The IEEE Women in Engineering International Leadership Conference (WIE ILC) was filled with a slew of informative sessions grouped into four themed tracks: Executive Leadership, Empowerment, Innovation, Disruptive Technology, and Workshop.
Radhika Arora, Sr. Manager at ON Semiconductor—Image Sensor Group (ISG), led a talk that fell into the Disruptive Technology category titled, “Image Sensors—Eyes for Autonomous Vehicles.”
According to the IEEE WIE ILC description, the presentation “investigates the challenges and opportunities pertaining to imaging that may arise as a result of emerging autonomous vehicle (AV) technologies.” AV technology will bring fundamental change, create disruption, and have far-reaching impacts. Where do image sensors fall into the equation to make the AV segment successful?
Arora began by saying over the last five years, the talk of autonomous tech has evolved. Initial chatter started as science fiction, but now self-driving cars have shifted to an inevitability.
“In California, 54 companies have been grated permits to test autonomous technologies on the streets. These companies are redefining modern mobility,” says Arora.
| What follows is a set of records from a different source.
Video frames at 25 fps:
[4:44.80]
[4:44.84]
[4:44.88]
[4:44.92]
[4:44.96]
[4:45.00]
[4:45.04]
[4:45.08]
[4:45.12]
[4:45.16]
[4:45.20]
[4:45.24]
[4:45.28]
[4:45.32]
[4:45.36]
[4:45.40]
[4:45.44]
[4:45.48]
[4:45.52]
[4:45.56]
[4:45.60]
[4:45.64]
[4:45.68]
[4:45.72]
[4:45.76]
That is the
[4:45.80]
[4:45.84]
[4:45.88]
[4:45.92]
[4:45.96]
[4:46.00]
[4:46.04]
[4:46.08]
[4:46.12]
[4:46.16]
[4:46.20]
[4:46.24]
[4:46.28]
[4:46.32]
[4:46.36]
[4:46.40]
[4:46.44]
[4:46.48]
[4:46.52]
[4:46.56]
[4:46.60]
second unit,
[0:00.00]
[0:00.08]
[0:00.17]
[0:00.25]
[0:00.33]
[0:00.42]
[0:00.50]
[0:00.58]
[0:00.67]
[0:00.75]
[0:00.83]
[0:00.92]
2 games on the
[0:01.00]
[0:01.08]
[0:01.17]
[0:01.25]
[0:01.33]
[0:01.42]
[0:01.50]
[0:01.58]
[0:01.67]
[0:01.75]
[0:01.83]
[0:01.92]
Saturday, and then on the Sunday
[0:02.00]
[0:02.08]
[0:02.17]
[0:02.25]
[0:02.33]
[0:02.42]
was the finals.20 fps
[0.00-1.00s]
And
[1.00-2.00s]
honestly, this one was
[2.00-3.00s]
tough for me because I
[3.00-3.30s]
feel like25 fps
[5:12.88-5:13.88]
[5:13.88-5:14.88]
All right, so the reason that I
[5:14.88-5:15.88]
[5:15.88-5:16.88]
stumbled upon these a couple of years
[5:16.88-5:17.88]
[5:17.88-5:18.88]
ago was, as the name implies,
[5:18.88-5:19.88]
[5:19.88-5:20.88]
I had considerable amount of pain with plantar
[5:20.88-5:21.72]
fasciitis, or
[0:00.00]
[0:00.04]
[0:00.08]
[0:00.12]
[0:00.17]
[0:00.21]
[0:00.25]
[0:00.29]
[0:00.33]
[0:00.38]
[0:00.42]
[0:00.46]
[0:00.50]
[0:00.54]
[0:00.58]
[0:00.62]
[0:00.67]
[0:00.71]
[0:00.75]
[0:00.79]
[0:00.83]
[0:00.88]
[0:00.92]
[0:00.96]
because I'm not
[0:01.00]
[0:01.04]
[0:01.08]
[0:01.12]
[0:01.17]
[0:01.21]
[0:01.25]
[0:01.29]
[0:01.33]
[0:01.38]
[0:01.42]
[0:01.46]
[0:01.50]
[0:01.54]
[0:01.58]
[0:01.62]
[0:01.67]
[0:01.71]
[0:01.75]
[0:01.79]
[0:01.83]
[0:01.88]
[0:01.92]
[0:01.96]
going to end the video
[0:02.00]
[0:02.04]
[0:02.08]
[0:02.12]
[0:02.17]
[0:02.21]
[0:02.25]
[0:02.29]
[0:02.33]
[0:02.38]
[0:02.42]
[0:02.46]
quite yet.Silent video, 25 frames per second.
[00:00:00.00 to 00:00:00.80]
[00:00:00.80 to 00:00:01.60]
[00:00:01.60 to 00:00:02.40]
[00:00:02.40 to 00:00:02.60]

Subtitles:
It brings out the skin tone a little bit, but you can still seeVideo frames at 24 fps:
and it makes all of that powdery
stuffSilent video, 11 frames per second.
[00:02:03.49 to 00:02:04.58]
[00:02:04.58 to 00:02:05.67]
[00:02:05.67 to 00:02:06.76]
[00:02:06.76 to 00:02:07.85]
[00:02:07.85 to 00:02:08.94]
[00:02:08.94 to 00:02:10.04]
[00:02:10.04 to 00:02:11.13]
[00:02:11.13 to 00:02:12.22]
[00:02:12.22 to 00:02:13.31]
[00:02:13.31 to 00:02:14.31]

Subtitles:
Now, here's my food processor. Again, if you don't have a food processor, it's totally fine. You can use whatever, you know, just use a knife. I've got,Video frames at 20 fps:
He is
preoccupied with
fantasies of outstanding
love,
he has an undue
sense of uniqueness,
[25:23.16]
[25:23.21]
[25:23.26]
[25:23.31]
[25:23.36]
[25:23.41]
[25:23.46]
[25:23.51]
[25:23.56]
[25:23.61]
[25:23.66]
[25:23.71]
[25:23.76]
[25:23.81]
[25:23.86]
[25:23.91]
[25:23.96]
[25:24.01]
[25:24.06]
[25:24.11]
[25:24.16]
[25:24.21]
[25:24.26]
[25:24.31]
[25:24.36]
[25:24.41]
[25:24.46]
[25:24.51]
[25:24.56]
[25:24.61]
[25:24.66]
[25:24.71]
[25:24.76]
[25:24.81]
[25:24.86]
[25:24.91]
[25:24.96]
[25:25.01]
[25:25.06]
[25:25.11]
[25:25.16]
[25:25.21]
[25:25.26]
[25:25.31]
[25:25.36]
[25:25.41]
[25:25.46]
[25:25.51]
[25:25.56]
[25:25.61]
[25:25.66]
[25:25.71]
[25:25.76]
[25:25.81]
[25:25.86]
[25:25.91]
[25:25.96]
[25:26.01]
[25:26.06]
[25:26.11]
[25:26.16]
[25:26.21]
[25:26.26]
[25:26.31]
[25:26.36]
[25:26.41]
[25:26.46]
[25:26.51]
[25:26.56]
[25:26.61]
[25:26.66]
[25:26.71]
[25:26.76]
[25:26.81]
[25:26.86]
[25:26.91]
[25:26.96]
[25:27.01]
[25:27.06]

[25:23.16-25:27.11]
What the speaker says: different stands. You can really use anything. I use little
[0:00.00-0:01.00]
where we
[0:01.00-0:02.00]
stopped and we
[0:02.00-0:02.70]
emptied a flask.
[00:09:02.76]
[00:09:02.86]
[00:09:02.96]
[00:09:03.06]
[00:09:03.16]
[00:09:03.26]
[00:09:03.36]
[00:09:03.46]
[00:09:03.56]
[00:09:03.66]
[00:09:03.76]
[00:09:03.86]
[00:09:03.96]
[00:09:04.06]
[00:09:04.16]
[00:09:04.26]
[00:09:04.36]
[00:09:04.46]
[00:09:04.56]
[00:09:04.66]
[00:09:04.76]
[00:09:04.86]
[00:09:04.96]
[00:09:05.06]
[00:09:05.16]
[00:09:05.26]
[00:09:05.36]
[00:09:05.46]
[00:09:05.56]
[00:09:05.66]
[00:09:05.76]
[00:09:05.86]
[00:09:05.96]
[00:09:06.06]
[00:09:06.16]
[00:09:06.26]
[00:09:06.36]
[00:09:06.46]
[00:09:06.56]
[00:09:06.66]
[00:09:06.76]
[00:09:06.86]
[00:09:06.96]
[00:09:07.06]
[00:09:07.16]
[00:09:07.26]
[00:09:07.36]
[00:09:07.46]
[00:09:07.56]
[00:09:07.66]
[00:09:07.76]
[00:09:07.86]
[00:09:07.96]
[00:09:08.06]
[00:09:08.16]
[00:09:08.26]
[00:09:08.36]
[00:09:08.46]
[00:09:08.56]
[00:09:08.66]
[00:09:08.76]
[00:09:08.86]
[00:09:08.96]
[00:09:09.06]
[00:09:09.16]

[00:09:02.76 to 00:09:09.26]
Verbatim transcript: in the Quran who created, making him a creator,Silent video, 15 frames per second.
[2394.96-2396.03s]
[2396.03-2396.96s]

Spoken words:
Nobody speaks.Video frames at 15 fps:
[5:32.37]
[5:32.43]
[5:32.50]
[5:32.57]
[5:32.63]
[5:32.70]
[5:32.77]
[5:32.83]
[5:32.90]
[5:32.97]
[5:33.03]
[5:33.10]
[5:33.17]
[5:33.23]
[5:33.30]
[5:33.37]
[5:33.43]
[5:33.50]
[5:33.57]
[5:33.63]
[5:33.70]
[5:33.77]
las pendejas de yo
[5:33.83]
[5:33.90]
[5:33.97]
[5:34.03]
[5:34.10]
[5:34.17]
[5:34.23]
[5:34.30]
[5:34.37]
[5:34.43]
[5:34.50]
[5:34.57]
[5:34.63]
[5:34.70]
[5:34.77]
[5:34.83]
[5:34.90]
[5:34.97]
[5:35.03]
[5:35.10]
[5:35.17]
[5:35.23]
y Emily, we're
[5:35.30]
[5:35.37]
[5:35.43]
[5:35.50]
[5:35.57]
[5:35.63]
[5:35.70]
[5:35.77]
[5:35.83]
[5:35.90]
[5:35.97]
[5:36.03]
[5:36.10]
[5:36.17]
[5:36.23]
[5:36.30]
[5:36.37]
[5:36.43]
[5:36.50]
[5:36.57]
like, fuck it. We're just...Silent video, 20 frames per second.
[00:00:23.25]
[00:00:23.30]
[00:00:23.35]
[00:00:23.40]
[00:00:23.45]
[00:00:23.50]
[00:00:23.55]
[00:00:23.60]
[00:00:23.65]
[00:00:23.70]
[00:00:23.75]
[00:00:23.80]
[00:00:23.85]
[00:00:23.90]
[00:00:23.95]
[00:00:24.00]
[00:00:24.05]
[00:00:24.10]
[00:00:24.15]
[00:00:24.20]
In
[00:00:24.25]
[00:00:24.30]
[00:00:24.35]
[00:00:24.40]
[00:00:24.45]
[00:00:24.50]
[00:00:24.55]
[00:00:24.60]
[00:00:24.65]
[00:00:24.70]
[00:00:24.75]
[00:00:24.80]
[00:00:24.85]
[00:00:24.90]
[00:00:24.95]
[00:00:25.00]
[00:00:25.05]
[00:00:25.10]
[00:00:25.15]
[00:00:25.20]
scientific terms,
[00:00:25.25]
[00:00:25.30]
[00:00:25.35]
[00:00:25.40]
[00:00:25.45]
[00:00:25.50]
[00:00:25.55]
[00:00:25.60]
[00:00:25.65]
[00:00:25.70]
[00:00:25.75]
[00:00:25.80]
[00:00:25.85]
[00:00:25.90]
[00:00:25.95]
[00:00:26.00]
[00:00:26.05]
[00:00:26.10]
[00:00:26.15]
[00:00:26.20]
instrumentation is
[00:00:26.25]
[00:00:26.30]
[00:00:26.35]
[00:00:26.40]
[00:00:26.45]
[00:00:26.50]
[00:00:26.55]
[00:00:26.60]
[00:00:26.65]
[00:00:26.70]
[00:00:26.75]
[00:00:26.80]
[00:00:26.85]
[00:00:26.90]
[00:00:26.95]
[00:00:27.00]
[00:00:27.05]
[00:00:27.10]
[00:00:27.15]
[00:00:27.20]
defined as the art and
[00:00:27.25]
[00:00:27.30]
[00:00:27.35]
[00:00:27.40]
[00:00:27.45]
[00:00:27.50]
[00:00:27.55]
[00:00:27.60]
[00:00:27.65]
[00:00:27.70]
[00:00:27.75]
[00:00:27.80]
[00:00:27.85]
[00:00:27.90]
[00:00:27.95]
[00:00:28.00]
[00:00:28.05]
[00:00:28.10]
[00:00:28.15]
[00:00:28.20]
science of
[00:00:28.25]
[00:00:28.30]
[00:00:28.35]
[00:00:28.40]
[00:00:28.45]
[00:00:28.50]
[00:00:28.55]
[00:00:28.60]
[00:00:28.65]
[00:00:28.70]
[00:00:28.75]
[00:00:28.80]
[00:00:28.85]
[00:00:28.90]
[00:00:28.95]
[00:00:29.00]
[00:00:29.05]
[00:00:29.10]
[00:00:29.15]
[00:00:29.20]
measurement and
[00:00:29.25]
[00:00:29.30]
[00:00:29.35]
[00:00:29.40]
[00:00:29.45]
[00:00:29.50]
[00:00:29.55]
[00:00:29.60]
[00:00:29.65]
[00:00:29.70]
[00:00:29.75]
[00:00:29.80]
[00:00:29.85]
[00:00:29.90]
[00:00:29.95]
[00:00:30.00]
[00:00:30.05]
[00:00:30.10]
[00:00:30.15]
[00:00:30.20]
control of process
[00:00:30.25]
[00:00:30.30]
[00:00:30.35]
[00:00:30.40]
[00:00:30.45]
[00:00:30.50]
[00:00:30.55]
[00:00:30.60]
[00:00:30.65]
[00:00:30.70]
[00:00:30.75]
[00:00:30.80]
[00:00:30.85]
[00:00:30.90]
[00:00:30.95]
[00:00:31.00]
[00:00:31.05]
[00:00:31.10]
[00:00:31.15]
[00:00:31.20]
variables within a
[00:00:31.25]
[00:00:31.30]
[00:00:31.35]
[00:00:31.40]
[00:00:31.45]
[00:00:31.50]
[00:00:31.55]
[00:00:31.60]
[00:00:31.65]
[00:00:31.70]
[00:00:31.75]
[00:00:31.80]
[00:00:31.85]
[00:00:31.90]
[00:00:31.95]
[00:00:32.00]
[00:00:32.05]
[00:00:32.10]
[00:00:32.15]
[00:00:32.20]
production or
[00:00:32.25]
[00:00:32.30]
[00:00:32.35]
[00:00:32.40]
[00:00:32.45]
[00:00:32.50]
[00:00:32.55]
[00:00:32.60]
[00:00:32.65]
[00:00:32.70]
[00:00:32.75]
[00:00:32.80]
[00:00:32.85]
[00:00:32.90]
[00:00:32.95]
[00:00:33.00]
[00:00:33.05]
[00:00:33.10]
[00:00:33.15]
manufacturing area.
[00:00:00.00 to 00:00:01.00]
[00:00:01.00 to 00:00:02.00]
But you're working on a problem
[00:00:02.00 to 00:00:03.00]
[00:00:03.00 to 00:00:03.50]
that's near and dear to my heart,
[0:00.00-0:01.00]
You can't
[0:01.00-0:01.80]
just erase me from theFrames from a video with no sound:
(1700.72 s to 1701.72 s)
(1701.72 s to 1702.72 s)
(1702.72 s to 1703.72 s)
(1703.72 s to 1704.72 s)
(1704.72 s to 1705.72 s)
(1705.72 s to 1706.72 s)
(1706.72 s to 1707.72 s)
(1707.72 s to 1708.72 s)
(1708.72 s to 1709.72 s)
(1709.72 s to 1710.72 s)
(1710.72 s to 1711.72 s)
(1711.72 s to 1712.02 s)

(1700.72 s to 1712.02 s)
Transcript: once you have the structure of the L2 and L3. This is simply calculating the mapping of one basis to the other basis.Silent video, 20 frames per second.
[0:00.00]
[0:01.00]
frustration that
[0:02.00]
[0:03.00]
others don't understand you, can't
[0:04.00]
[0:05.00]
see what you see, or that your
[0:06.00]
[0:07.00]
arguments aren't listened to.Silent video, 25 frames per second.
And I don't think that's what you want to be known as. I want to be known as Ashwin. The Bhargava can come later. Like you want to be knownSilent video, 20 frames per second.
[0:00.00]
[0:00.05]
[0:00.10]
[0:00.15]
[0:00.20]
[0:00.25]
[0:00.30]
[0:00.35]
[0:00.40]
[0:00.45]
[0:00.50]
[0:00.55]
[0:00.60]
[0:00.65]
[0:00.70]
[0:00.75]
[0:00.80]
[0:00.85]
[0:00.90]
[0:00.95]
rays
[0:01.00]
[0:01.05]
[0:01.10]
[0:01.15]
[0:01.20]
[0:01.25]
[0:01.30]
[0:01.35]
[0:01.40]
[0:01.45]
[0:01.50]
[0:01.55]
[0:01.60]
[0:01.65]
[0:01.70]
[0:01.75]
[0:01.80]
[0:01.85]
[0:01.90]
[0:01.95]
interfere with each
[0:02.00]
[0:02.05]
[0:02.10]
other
Voyage was chosen as one of the examples, which has a self-driving taxi service at The Villages, Florida. Waymo followed, which has a public trial of self-driving vehicles under its Early Rider program in Arizona. Ford and Domino rounded out the examples, with their human-free delivery service.
With all these trials, what is the potential impact of autonomous driving? “AV technology will have an estimated seven trillion dollar impact on the global economy,” Arora says.
According to Arora, autonomous cars must perform better than a human. It needs to have a 360 view without any blind spots. To achieve this, Arora points out three essential sensors: image, lidar, and radar.
The talk honed in on image sensors, which are advantageous since they can distinguish color. This proves useful analyzing traffic lights and lane markings. According to Arora, image sensors are attractive to the self-driving market because of its low cost. However, image sensors have trouble in bad weather and low-light conditions.
The trends of autonomous vehicle cameras were outlined as the following: More Cameras, Wider Field of View, More Pixels, More Advanced. “The bottom line is, the more pixels you have the smaller the object you can detect at a further distance,” Arora adds.
The talk ended with cybersecurity of an image sensor. “Hacking image sensors basically means you’re blinding the car. A denial of service can make the car go blind,” says Arora.
She outlined the following attacks during the presentation:
- Denial of Service: Loss of video, no signal, black/white screen.
- Tampering: Changing video data to add/remove/modify objects in view.
- Repudiation: Cause receiver to reject or discard data.
- Eavesdropping/Privacy: Capturing video content for malicious purposes (tracking, etc.).
- Spoofing: Fool receiver into accepting data from an untrusted source.
Although promising, there is a broad spectrum of issues from safety to environmental conditions that self-driving car sensors need to address before we permanently take our hands off the steering wheel.